**** Dataset excerpts ****
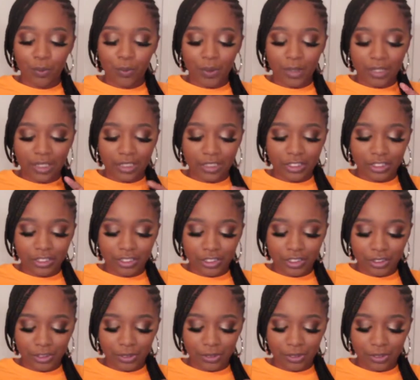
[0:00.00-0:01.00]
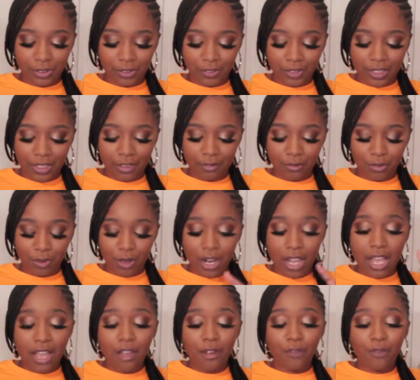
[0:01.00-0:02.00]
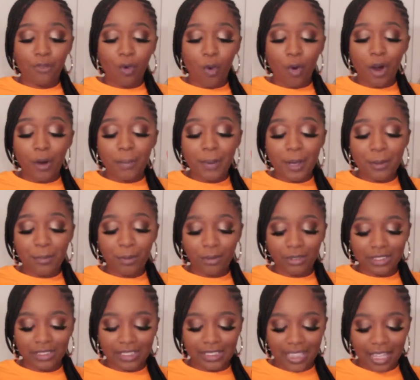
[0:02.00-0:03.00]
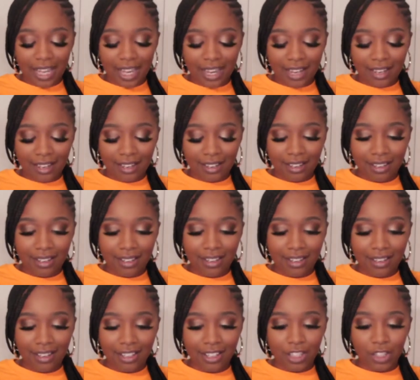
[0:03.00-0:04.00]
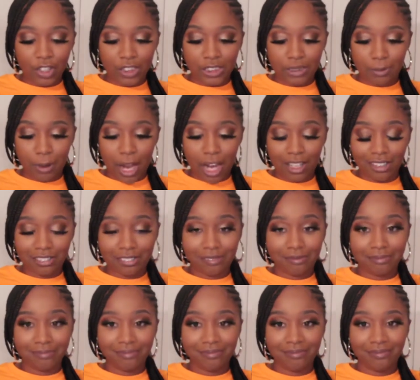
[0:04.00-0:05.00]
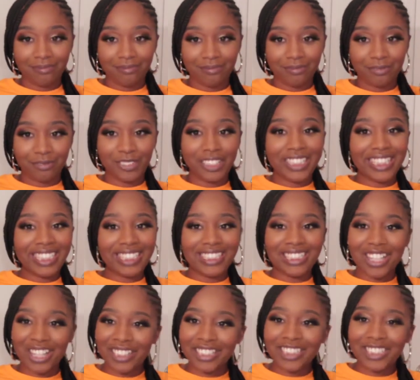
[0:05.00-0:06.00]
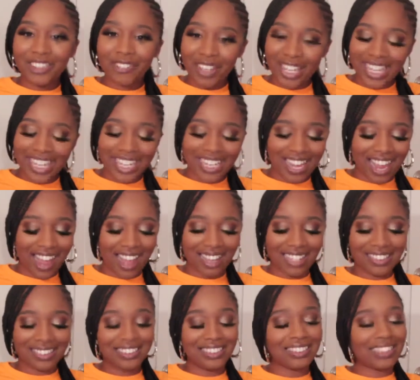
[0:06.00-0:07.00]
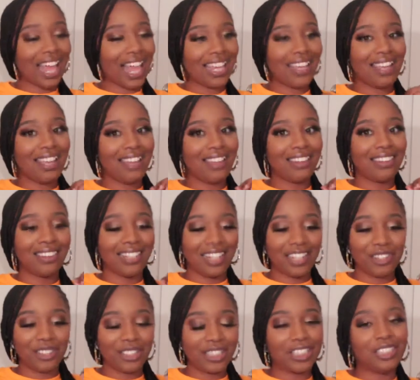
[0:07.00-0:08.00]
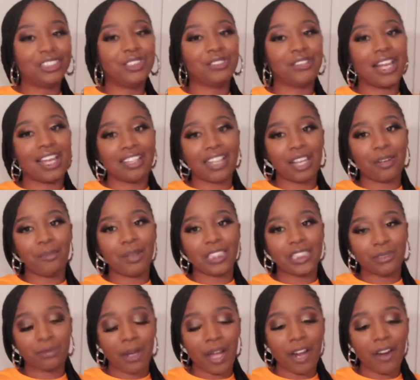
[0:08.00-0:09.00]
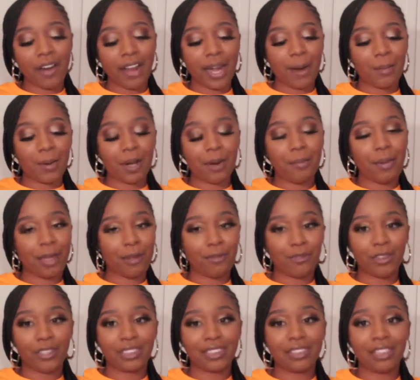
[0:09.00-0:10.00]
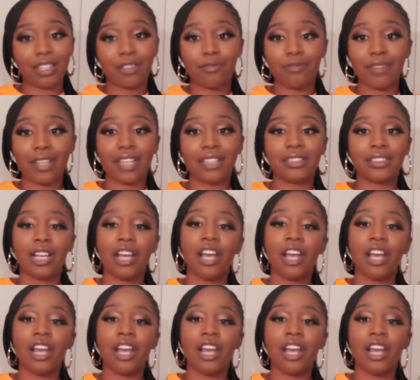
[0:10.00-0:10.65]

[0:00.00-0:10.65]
One, two, three, four four people said your smile which is so sweet guys because i literally do not like my smile and i'm gonna pay for it to get fixed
****
*Task objective*
Reproduce the material above exactly but drop all images.

*Result*
[0:00.00-0:01.00]
[0:01.00-0:02.00]
[0:02.00-0:03.00]
[0:03.00-0:04.00]
[0:04.00-0:05.00]
[0:05.00-0:06.00]
[0:06.00-0:07.00]
[0:07.00-0:08.00]
[0:08.00-0:09.00]
[0:09.00-0:10.00]
[0:10.00-0:10.65]

[0:00.00-0:10.65]
One, two, three, four four people said your smile which is so sweet guys because i literally do not like my smile and i'm gonna pay for it to get fixed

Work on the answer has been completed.